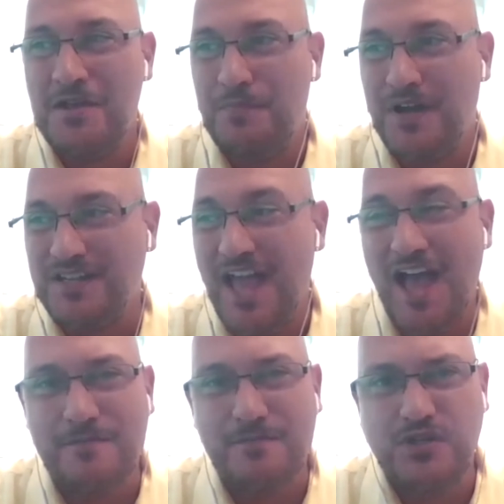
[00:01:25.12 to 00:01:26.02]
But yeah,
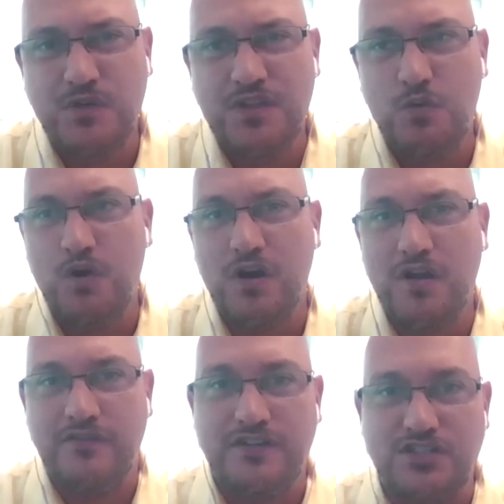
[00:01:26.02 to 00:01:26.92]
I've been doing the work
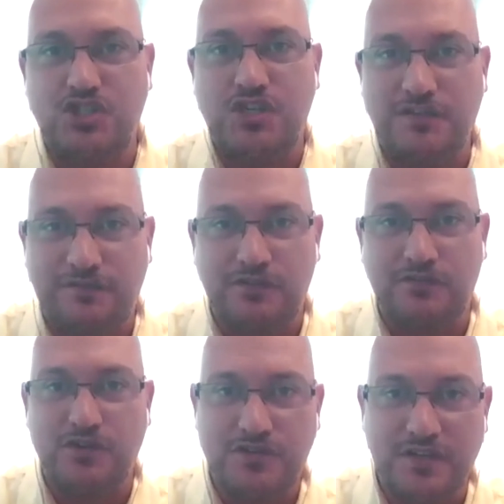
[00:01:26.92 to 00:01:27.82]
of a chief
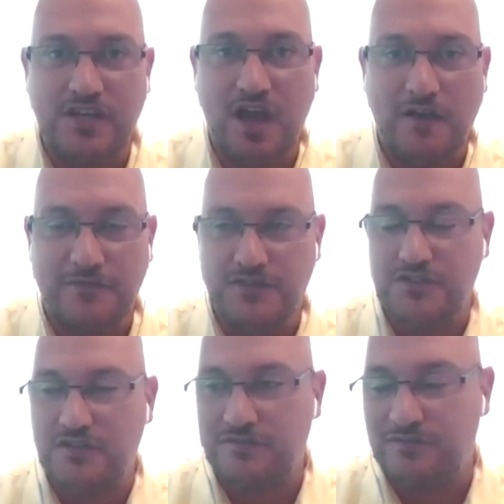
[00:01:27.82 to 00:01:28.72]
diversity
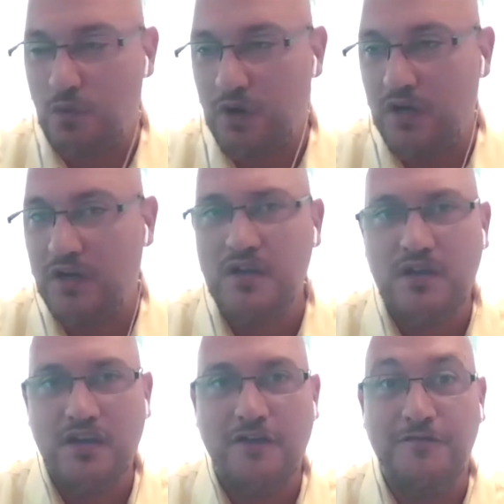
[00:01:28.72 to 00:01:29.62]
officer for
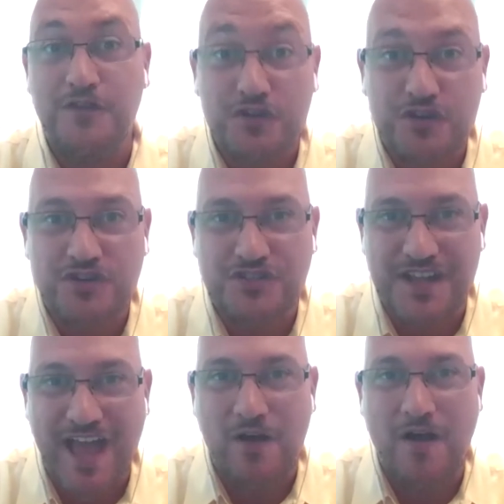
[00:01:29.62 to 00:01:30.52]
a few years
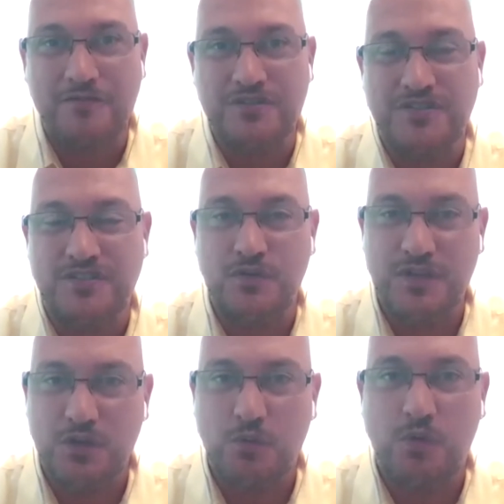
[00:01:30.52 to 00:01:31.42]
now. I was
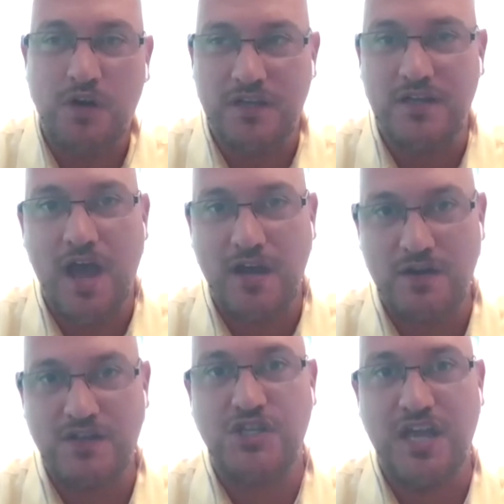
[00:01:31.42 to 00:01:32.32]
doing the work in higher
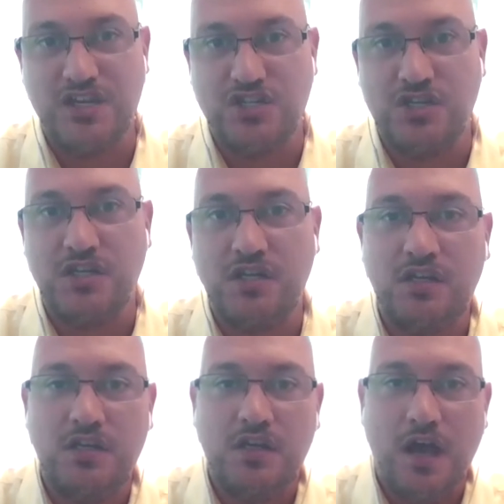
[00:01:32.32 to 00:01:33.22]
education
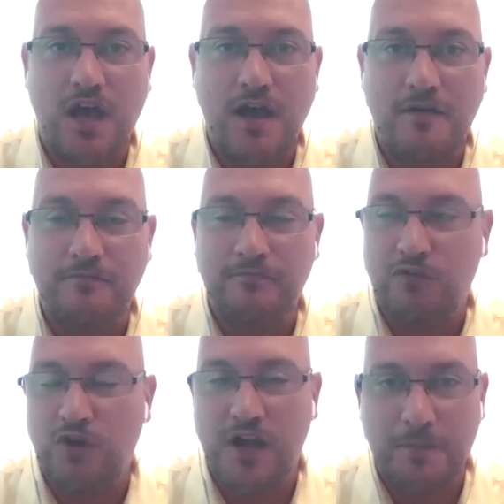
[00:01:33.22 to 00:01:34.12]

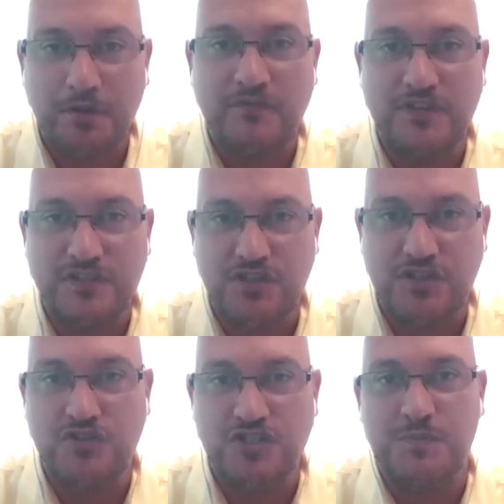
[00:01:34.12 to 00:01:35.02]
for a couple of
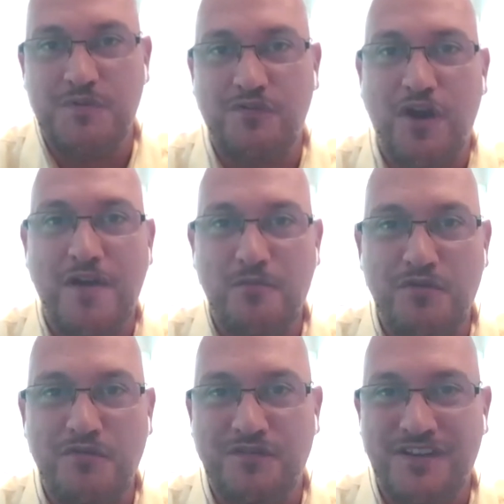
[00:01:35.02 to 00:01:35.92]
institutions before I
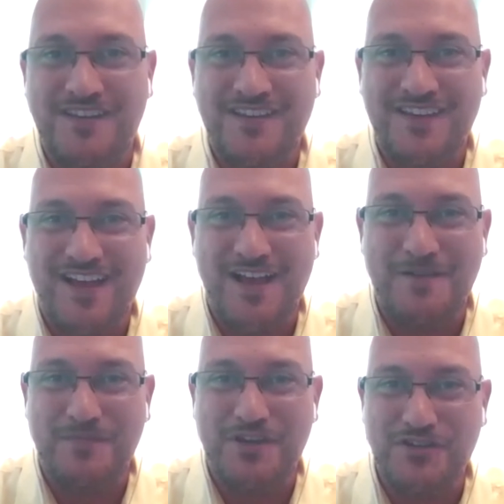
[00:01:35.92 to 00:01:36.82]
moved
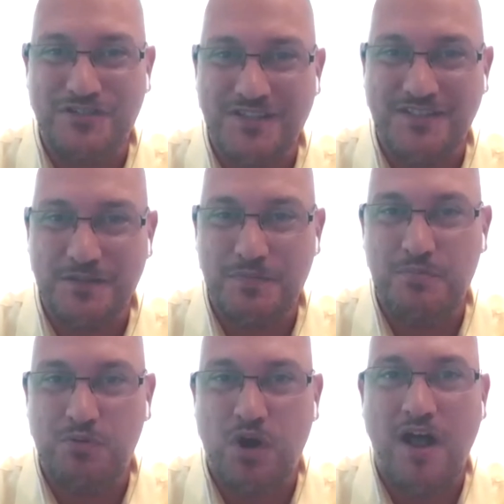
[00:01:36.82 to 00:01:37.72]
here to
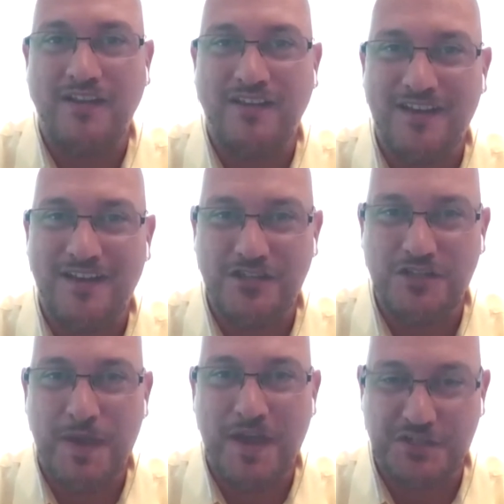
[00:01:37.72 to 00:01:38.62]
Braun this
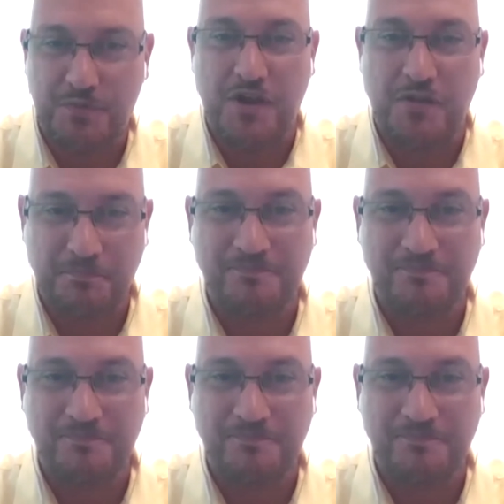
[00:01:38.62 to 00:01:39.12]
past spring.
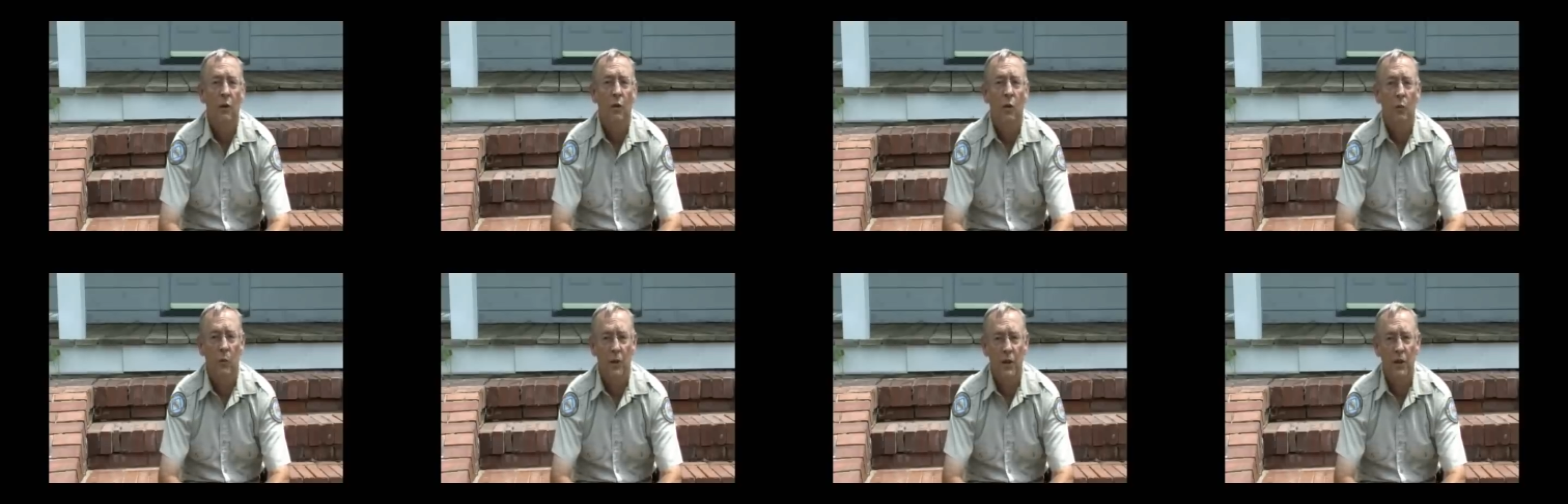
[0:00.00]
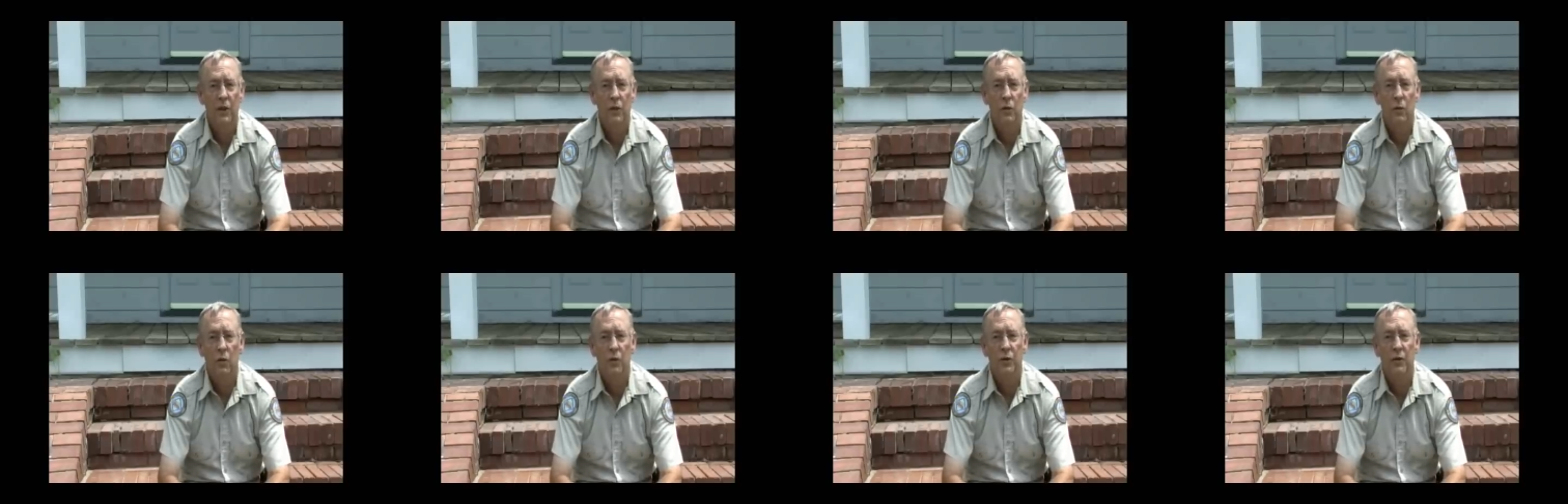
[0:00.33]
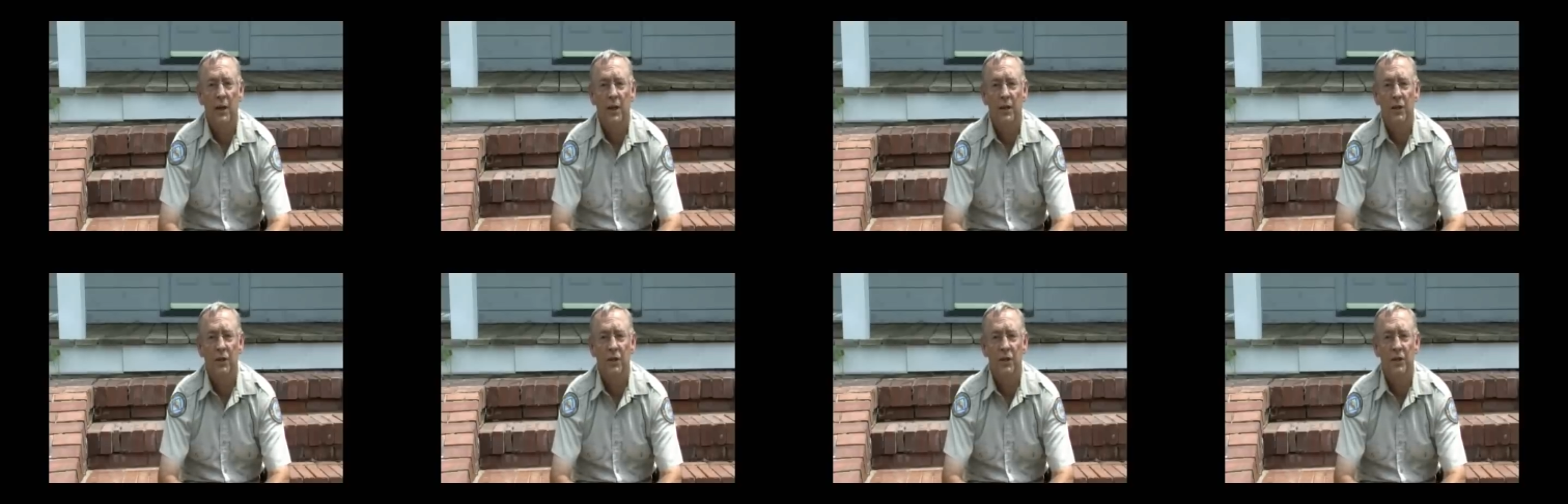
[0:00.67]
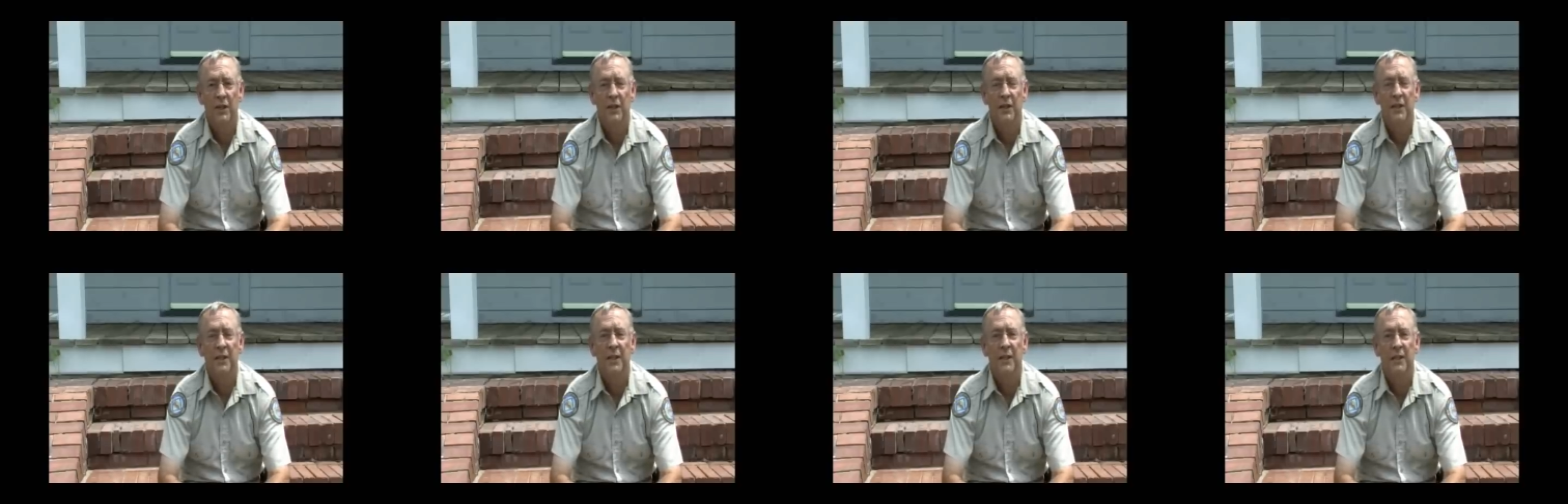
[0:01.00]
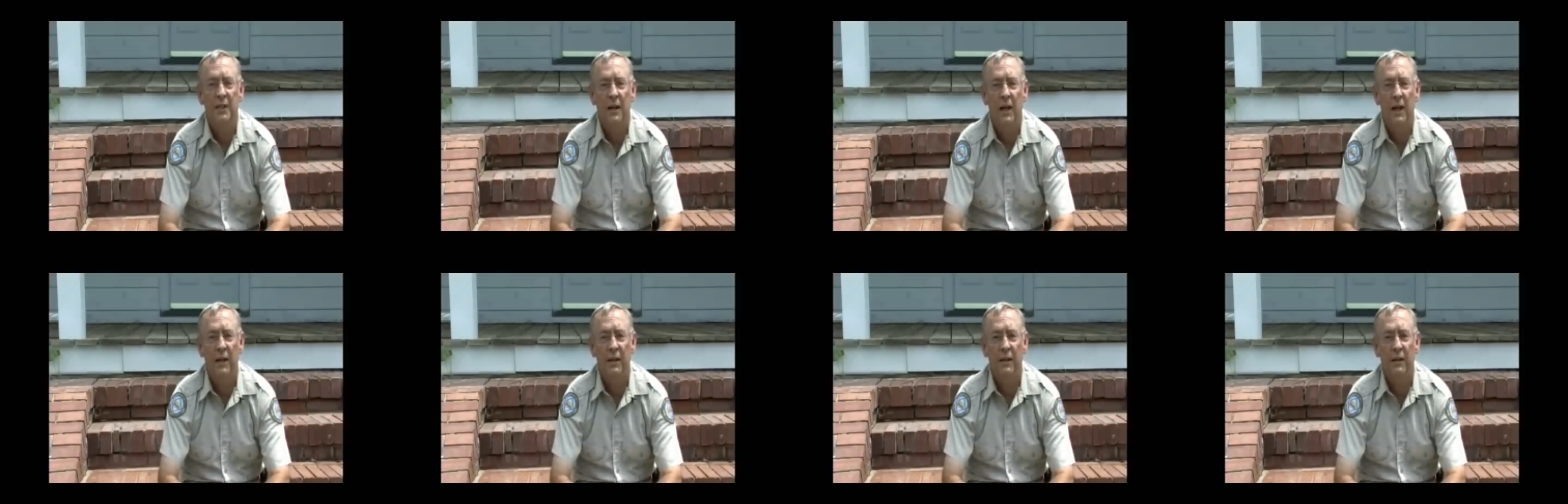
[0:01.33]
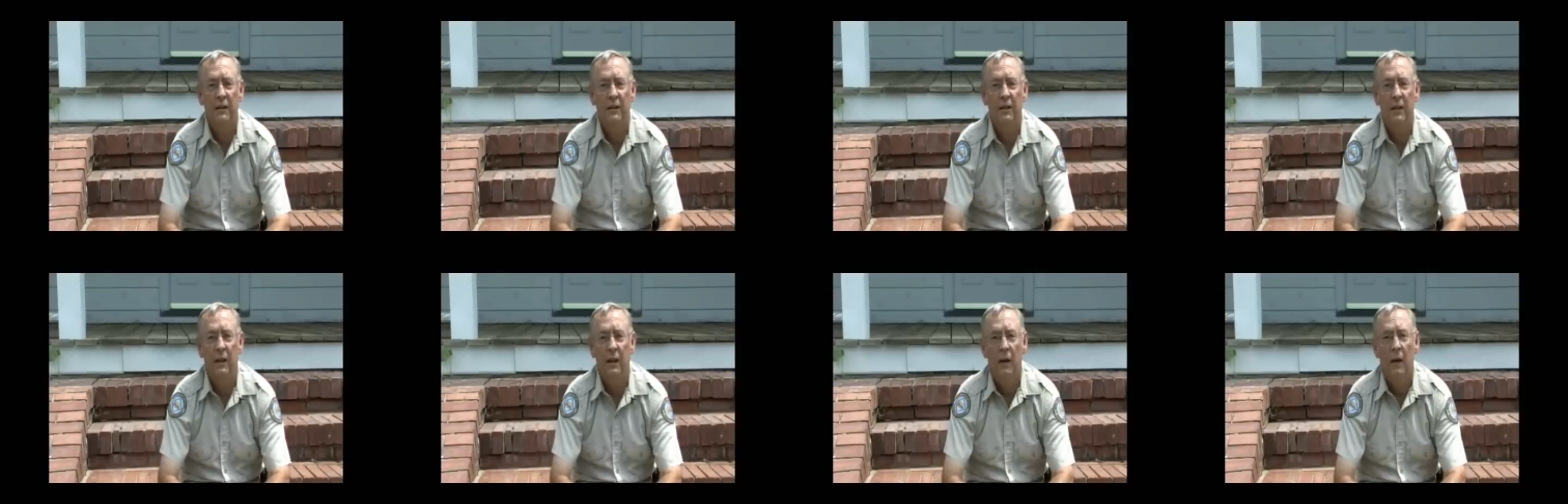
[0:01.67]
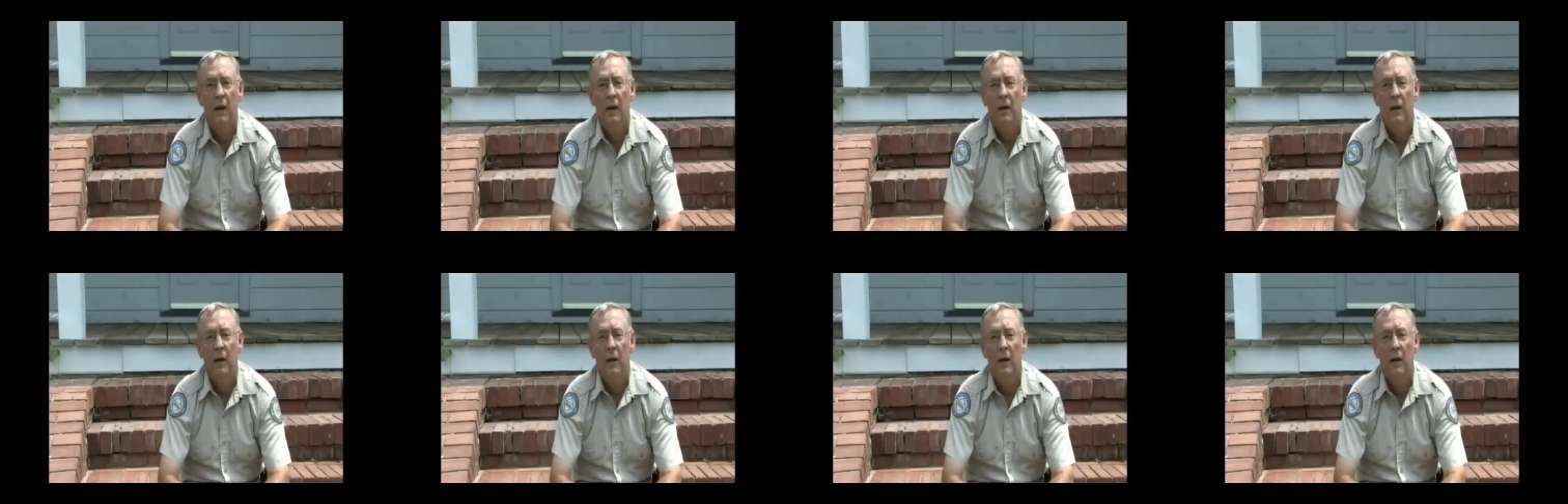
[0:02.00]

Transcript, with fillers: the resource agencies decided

WHAT THE TASK ASKS: Omitting all pictures, restate word for word the lines from the one containing "[00:01:27.82 to 00:01:28.72]" through the last line of the data.

FINAL ANSWER:
[00:01:27.82 to 00:01:28.72]
diversity
[00:01:28.72 to 00:01:29.62]
officer for
[00:01:29.62 to 00:01:30.52]
a few years
[00:01:30.52 to 00:01:31.42]
now. I was
[00:01:31.42 to 00:01:32.32]
doing the work in higher
[00:01:32.32 to 00:01:33.22]
education
[00:01:33.22 to 00:01:34.12]

[00:01:34.12 to 00:01:35.02]
for a couple of
[00:01:35.02 to 00:01:35.92]
institutions before I
[00:01:35.92 to 00:01:36.82]
moved
[00:01:36.82 to 00:01:37.72]
here to
[00:01:37.72 to 00:01:38.62]
Braun this
[00:01:38.62 to 00:01:39.12]
past spring.
[0:00.00]
[0:00.33]
[0:00.67]
[0:01.00]
[0:01.33]
[0:01.67]
[0:02.00]

Transcript, with fillers: the resource agencies decided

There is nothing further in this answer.